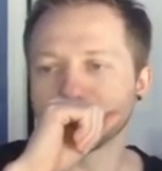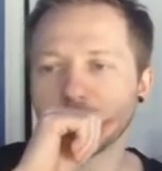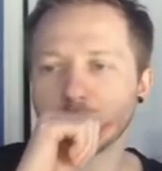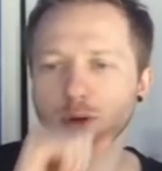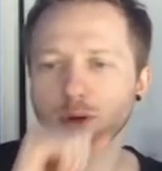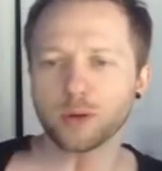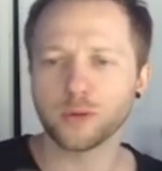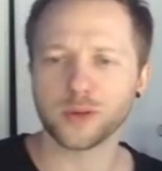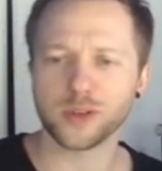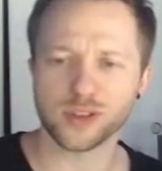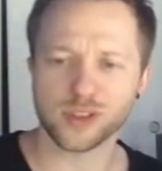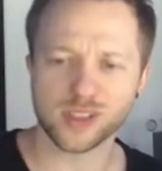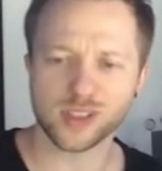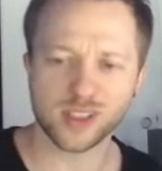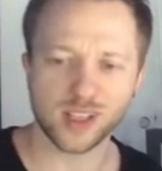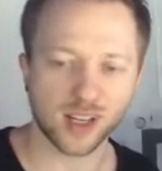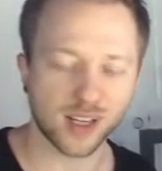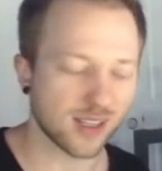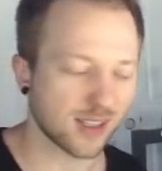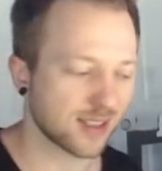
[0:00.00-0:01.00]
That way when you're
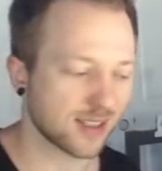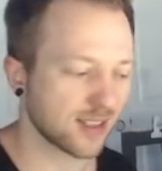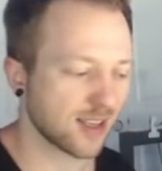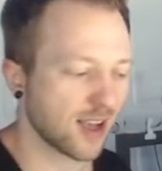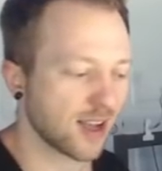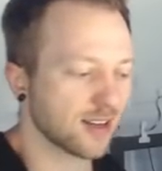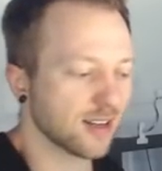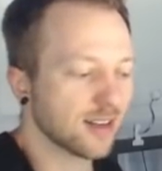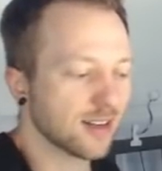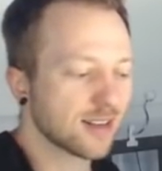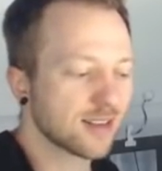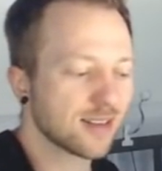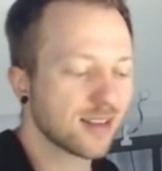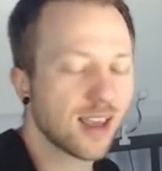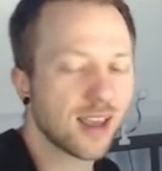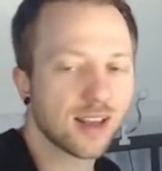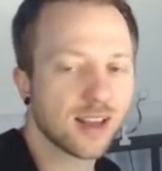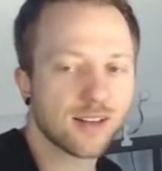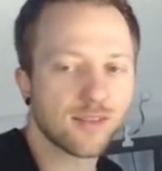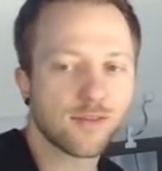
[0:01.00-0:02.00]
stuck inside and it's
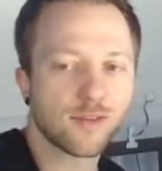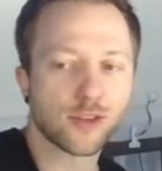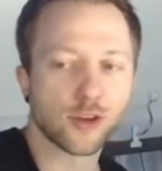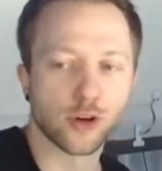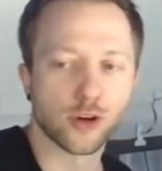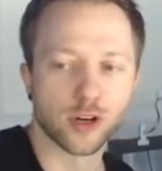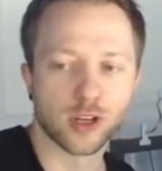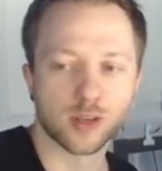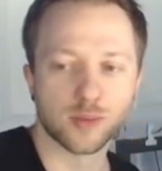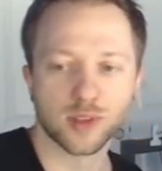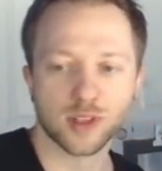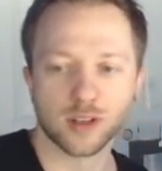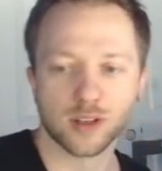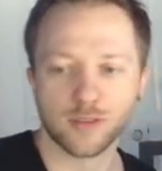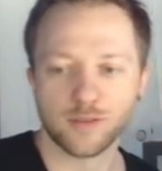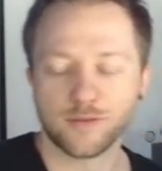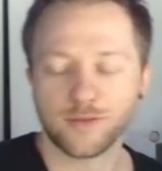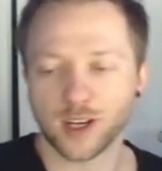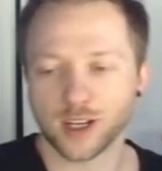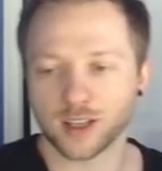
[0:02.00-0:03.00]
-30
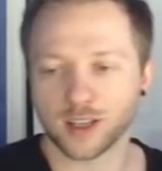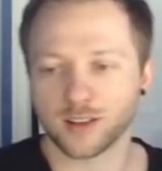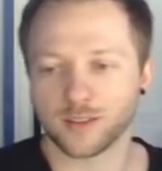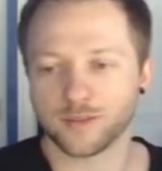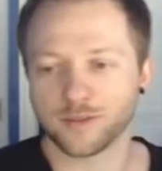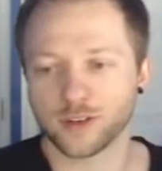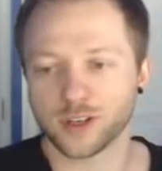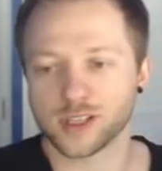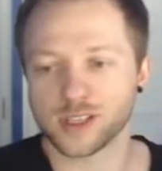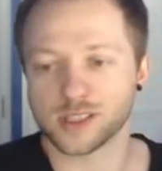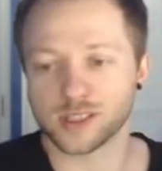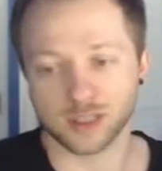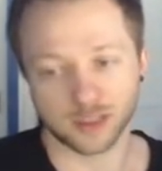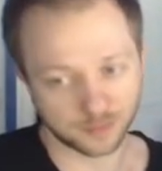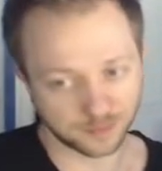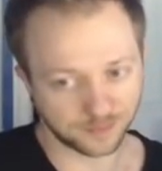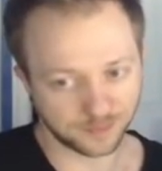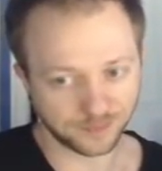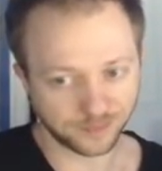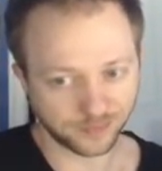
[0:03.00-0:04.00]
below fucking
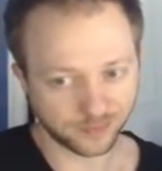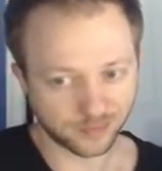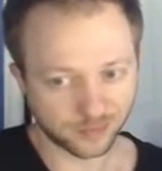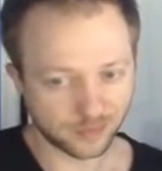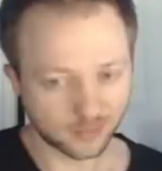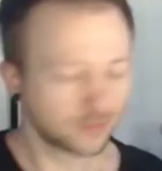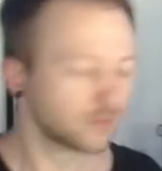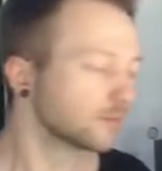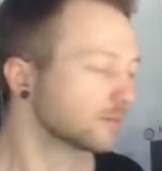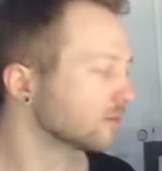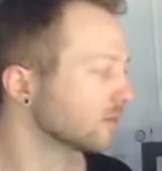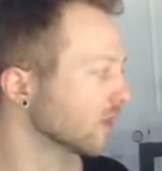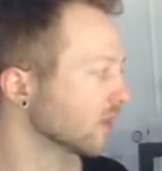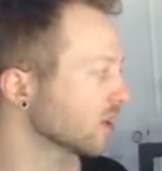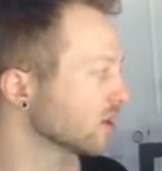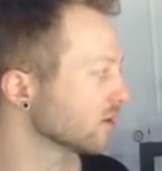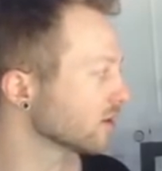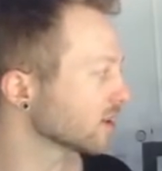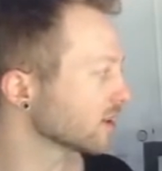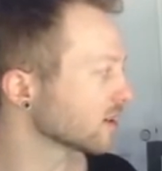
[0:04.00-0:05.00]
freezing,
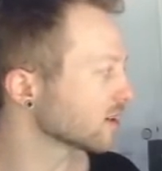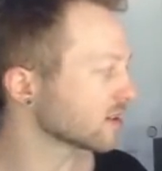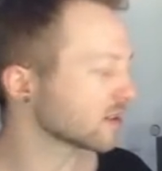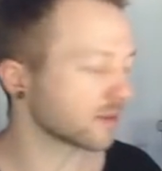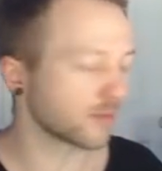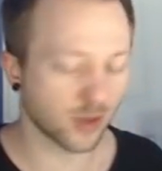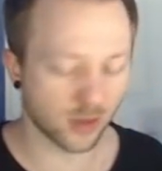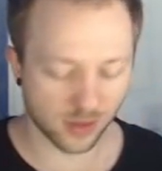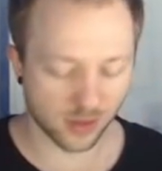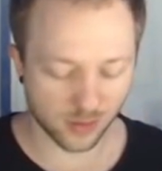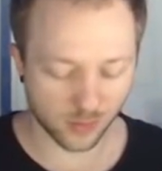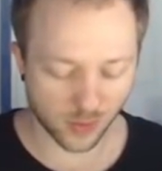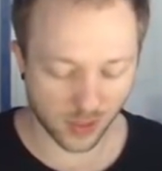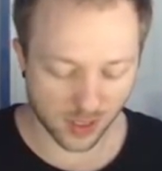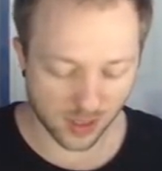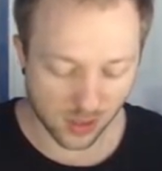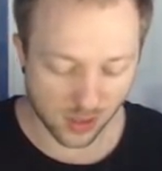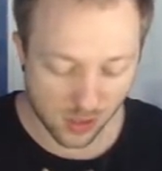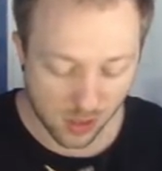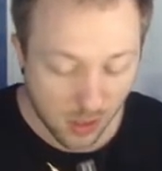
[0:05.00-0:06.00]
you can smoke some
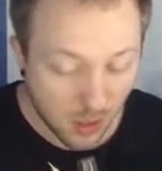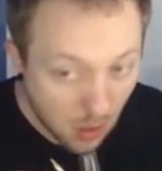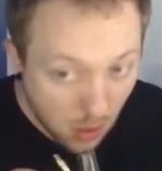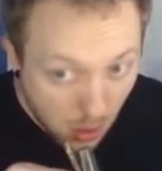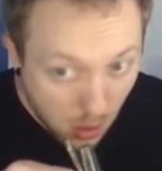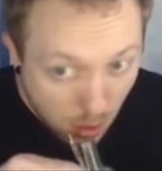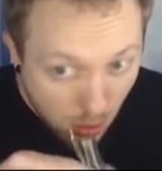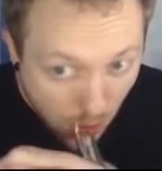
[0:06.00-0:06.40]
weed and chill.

━━━━━━

WORK TO COMPLETE
Output an exact copy of the material, with the pictures removed.

ANSWER SPACE
[0:00.00-0:01.00]
That way when you're
[0:01.00-0:02.00]
stuck inside and it's
[0:02.00-0:03.00]
-30
[0:03.00-0:04.00]
below fucking
[0:04.00-0:05.00]
freezing,
[0:05.00-0:06.00]
you can smoke some
[0:06.00-0:06.40]
weed and chill.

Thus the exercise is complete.